EXERCISE:
With pictures omitted, copy exactly every line from the one that contains "[0:00.90-0:01.80]" to the end of the listing below.

RECORDS PROVIDED:
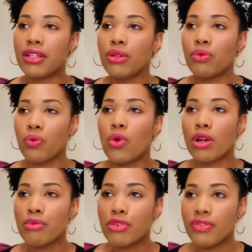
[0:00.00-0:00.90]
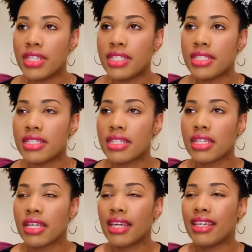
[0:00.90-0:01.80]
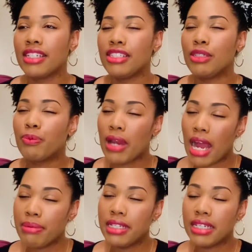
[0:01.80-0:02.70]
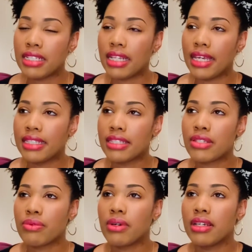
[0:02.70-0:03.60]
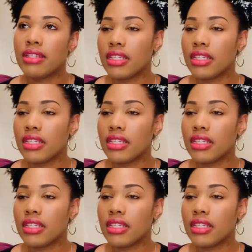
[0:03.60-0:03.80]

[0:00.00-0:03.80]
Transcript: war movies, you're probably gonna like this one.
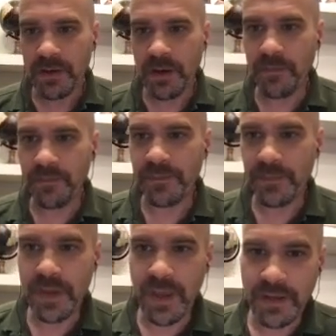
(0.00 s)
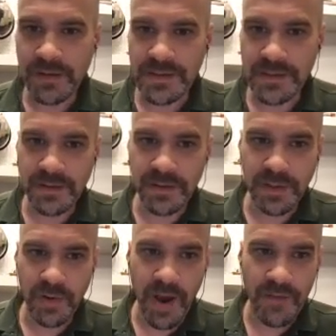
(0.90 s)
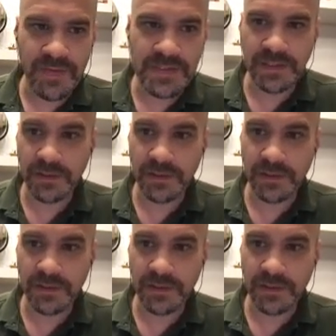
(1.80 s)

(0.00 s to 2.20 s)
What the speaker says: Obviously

ANSWER FOR THIS EXERCISE:
[0:00.90-0:01.80]
[0:01.80-0:02.70]
[0:02.70-0:03.60]
[0:03.60-0:03.80]

[0:00.00-0:03.80]
Transcript: war movies, you're probably gonna like this one.
(0.00 s)
(0.90 s)
(1.80 s)

(0.00 s to 2.20 s)
What the speaker says: Obviously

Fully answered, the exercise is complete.